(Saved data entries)
#####
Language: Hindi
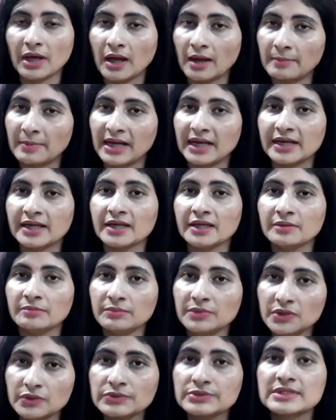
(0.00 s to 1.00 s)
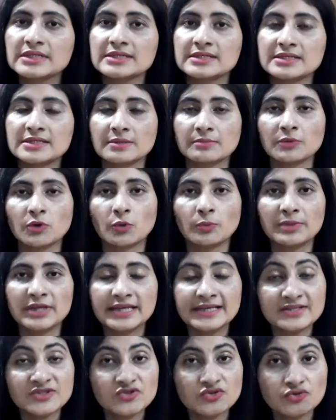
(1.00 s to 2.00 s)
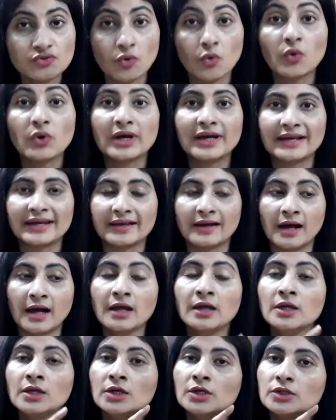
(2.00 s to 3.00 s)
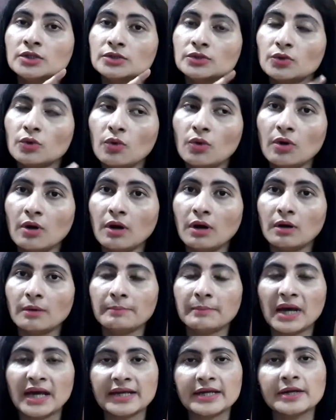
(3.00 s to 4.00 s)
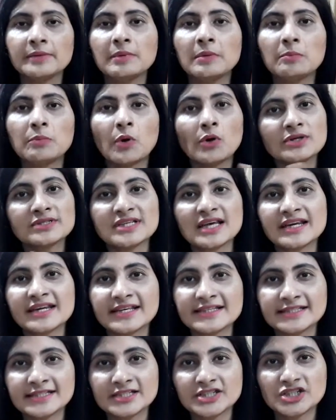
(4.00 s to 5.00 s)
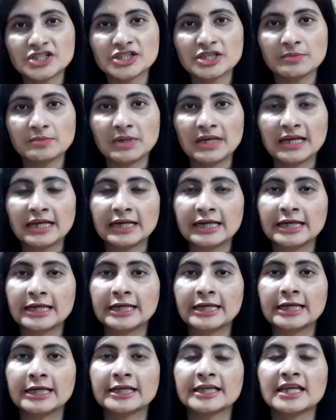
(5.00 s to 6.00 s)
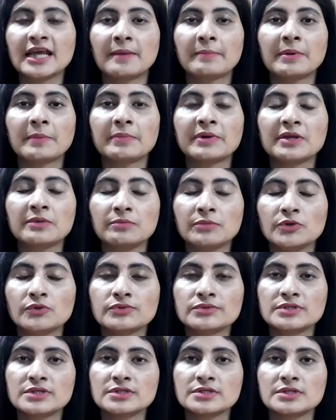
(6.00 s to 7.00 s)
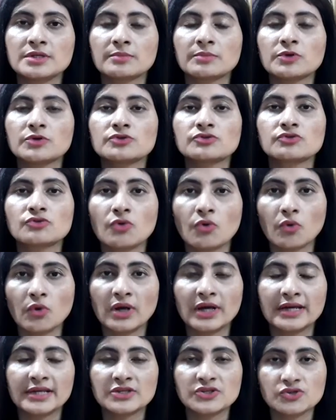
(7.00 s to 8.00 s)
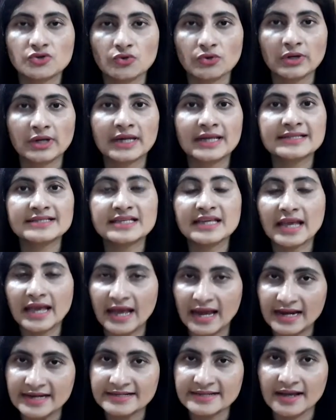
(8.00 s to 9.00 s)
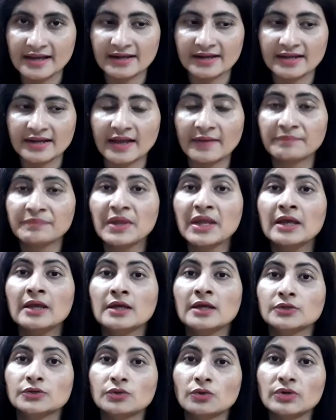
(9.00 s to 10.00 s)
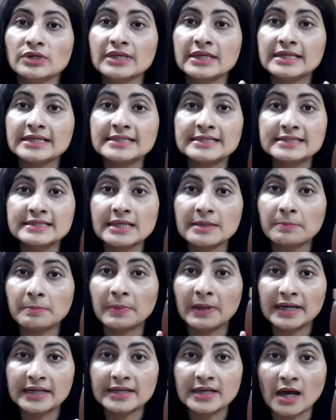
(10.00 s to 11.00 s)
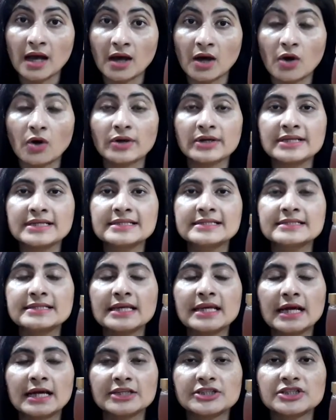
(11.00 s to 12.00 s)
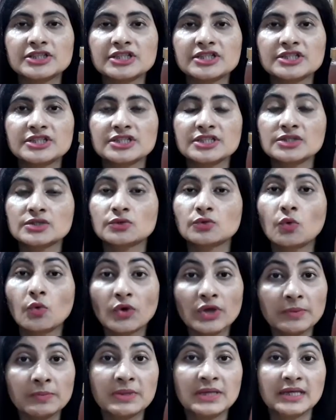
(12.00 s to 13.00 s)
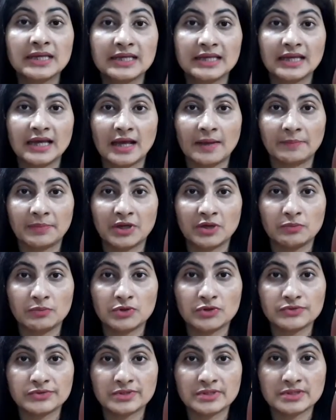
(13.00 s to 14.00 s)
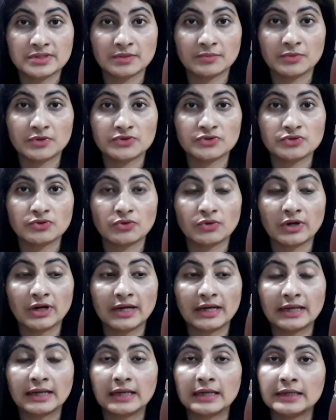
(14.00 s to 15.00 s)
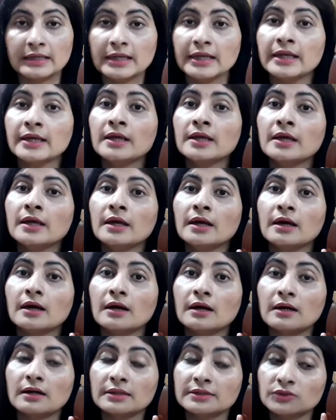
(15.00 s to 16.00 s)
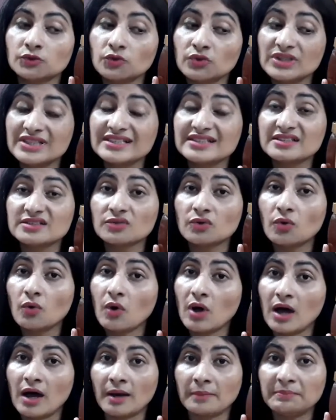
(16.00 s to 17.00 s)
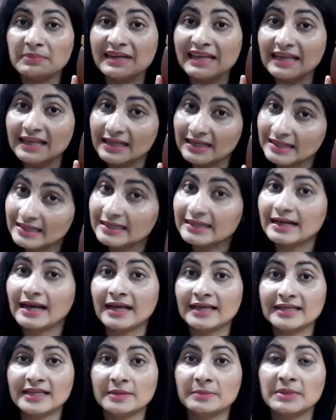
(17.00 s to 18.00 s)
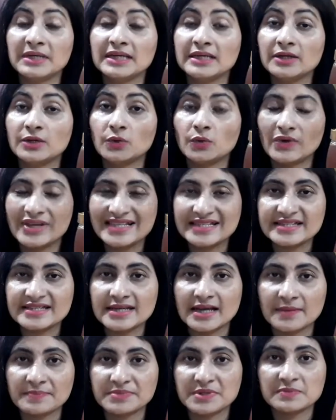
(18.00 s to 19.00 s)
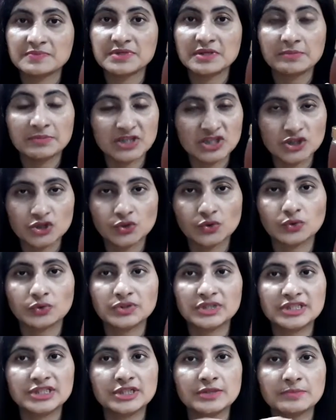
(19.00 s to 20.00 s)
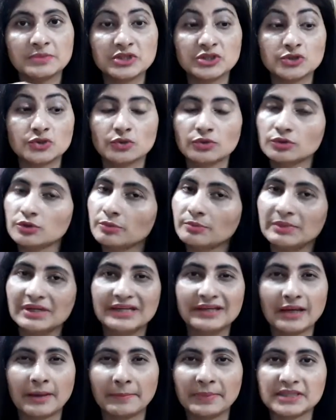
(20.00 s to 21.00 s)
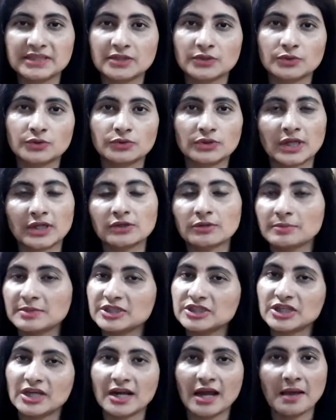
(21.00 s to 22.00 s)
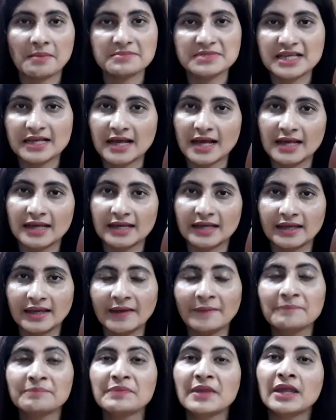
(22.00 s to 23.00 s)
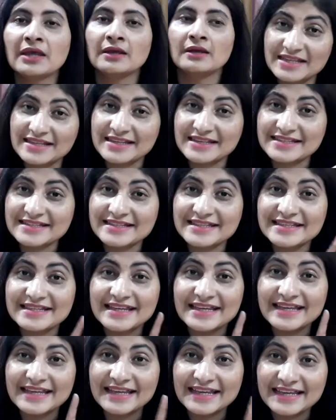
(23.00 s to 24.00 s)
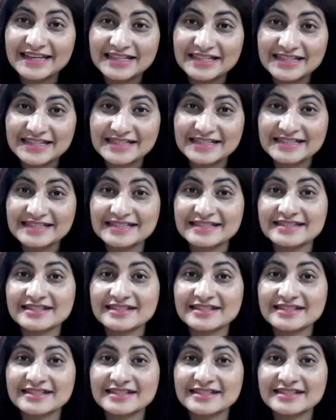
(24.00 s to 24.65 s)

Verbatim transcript: हमारे इम्यून सिस्टम को भी ये स्ट्रोंग करेगा तो मार्केट में बहुत सारी ऐसी चीज़ें मिल रही हैं कि आप अपने इम्यून सिस्टम को स्ट्रोंग करें स्ट्रोंग करें ऐसी एड्स आ रही हैं तो ये इससे बढ़िया और इससे अच्छी चीज़ कोई भी नहीं है आपके इम्यून सिस्टम को स्ट्रॉन्ग करने के लिए आ, तो इसको आप डेली खाइए मेरी रिक्वेस्ट है आप सबसे बच्चों को दीजिए बच्चों को तो मीठा पसंद होता है तो बच्चे आराम से खा लेंगे अतः इसकी ये एजिंग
#####
# [To do]
Which part of the entries opens with the line containing "(6.00 s to 7.00 s)" and closes with the line containing "(24.00 s to 24.65 s)"? Output that part exactly, ends included, pictures excluded.

# [Task output]
(6.00 s to 7.00 s)
(7.00 s to 8.00 s)
(8.00 s to 9.00 s)
(9.00 s to 10.00 s)
(10.00 s to 11.00 s)
(11.00 s to 12.00 s)
(12.00 s to 13.00 s)
(13.00 s to 14.00 s)
(14.00 s to 15.00 s)
(15.00 s to 16.00 s)
(16.00 s to 17.00 s)
(17.00 s to 18.00 s)
(18.00 s to 19.00 s)
(19.00 s to 20.00 s)
(20.00 s to 21.00 s)
(21.00 s to 22.00 s)
(22.00 s to 23.00 s)
(23.00 s to 24.00 s)
(24.00 s to 24.65 s)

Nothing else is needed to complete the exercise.